Desde 2000 que um acordo de associação define o quadro jurídico para o diálogo e a cooperação económica entre a União Europeia e Israel. Em maio, a União Europeia lançou uma revisão do acordo e, em junho, encontrou "indícios" de que Israel violou as obrigações em matéria de direitos humanos no que se refere a Gaza e à Cisjordânia, citando um conjunto de conclusões de organizações internacionais independentes.

Na carta, os ex-enviados criticam a chefe da diplomacia da União Europeia, Kaja Kallas, por não ter "adotado medidas concretas" em relação a essa constatação. Também apelam a Bruxelas para que envie uma "mensagem clara ao governo israelita", suspendendo totalmente o acordo, mesmo que seja alcançado um cessar-fogo.

Se a suspensão não for alcançada, "pelo menos proponha a suspensão dos aspetos [do acordo] que se enquadram na 'competência comunitária', nomeadamente as preferências comerciais e o programa de investigação Horizonte", sugerem os antigos embaixadores.

Para suspender o elemento de preferências comunitárias do acordo, seria necessária a aprovação de uma maioria qualificada do Conselho: pelo menos 55% dos Estados-membros (15 dos 27), representando pelo menos 65% da população da União Europeia, teriam de votar a favor.

"Esta proposta deveria incluir a proibição total do comércio de todos os produtos e serviços provenientes dos colonatos israelitas ilegais na Cisjordânia, bem como de todas as transações comerciais com os mesmos", afirma a carta.

Na próxima terça-feira, os ministros dos Negócios Estrangeiros da União Europeia vão reunir-se em Bruxelas e debater as várias opções do bloco.

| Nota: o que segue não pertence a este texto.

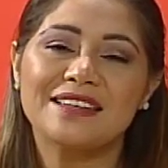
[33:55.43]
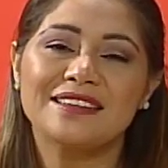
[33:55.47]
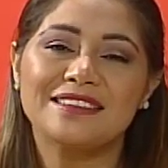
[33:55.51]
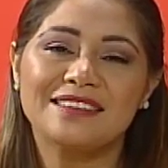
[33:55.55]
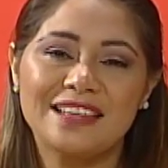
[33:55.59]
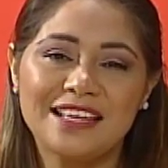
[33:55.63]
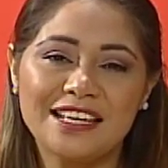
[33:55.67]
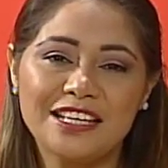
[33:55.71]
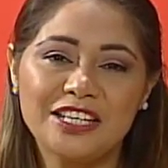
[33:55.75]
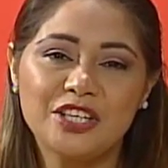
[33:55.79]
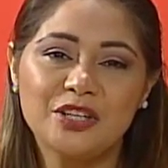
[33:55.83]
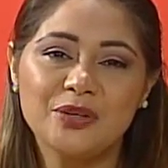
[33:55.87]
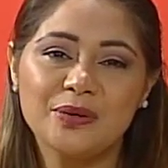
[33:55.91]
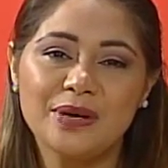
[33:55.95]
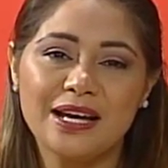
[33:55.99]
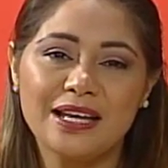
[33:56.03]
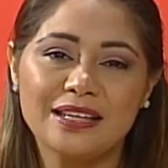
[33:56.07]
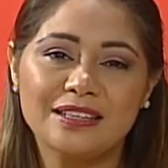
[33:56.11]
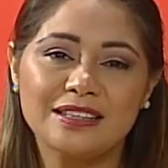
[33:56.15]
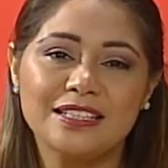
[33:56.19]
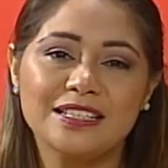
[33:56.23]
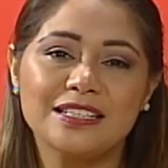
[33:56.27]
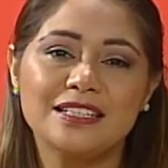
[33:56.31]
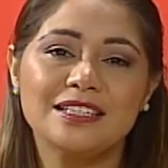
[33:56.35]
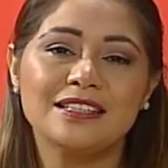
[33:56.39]
Thank you,
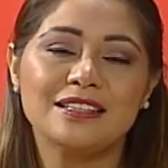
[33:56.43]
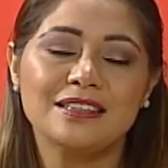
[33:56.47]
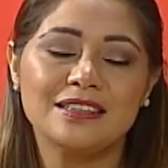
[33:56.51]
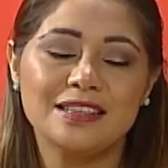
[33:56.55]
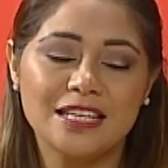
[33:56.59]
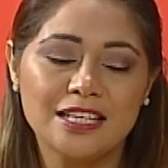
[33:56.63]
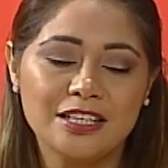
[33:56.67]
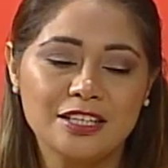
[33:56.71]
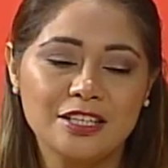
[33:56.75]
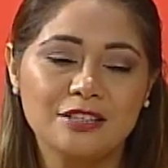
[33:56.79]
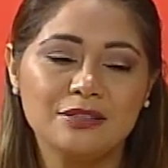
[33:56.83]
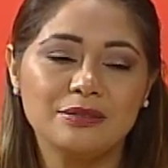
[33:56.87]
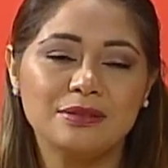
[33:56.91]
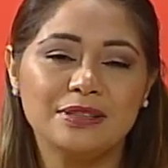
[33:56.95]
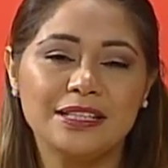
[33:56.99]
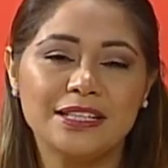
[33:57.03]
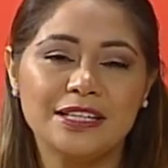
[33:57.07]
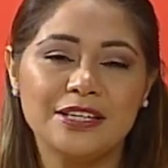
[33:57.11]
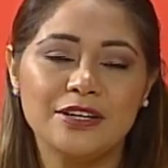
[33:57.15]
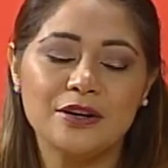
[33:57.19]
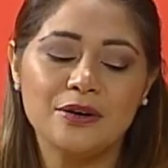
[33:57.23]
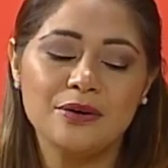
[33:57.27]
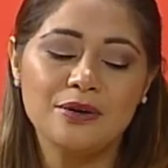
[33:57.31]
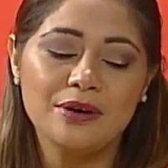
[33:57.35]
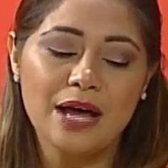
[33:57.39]
Anthony. Thank you,
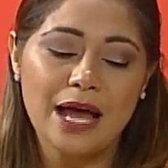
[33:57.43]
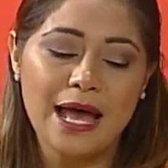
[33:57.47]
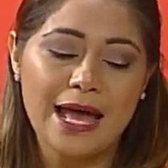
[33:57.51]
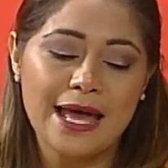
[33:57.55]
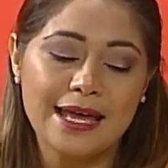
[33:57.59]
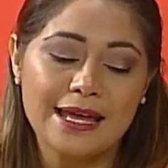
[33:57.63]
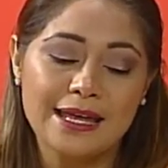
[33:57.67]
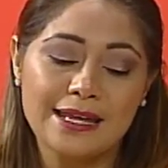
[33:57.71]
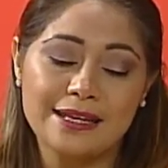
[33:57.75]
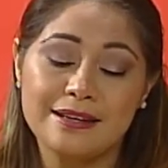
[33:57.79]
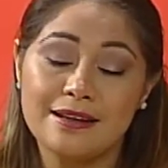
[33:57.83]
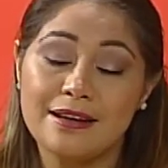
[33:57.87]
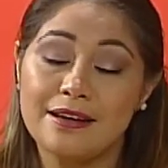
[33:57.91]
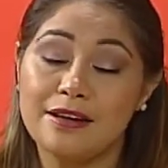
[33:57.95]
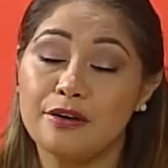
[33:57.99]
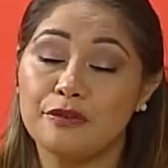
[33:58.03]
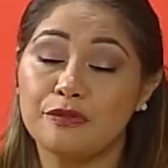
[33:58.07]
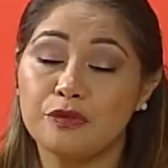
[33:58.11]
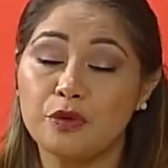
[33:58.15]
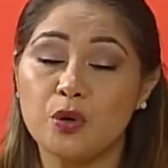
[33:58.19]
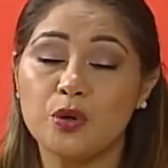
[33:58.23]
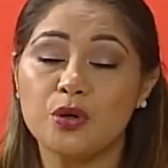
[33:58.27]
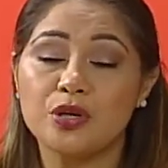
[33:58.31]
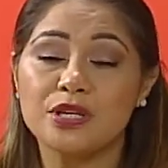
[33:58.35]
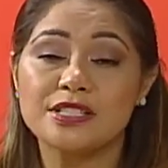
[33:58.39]
Leo. And uh, of
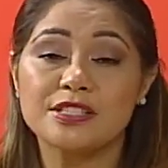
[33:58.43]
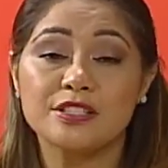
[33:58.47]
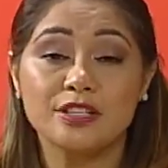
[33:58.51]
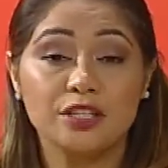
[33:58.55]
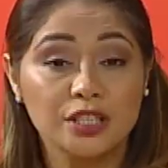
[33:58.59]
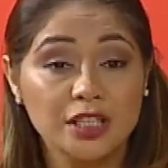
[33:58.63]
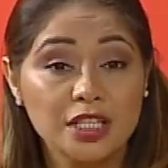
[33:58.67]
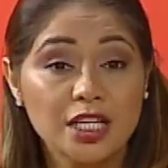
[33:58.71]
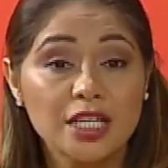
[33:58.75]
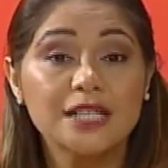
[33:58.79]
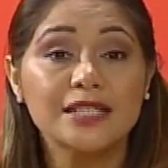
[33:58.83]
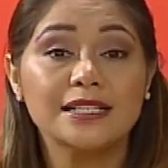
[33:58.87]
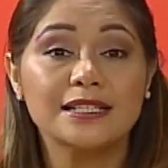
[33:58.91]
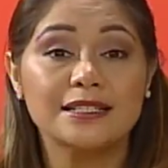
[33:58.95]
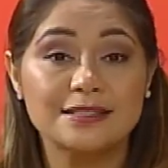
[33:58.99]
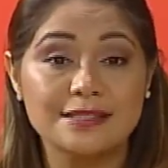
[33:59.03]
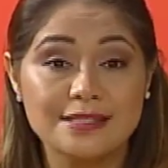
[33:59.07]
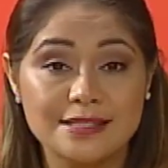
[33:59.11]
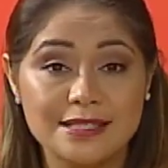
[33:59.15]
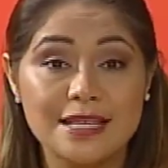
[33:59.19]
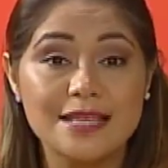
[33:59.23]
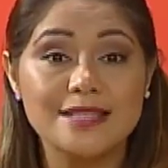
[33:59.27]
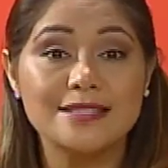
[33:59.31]
course, good luck and stay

"Se não forem tomadas medidas, a reputação da UE na região e, de um modo mais geral, a política externa no mundo em geral, onde tem sido alvo de sérias críticas por causa da duplicidade de critérios em relação à sua posição de princípio e inequívoca sobre a invasão da Ucrânia pela Rússia, vai ficar ainda mais manchada", conclui a carta.

A Euronews contactou a Comissão Europeia e a missão israelita junto da União Europeia, mas não obteve resposta até à data da publicação deste artigo.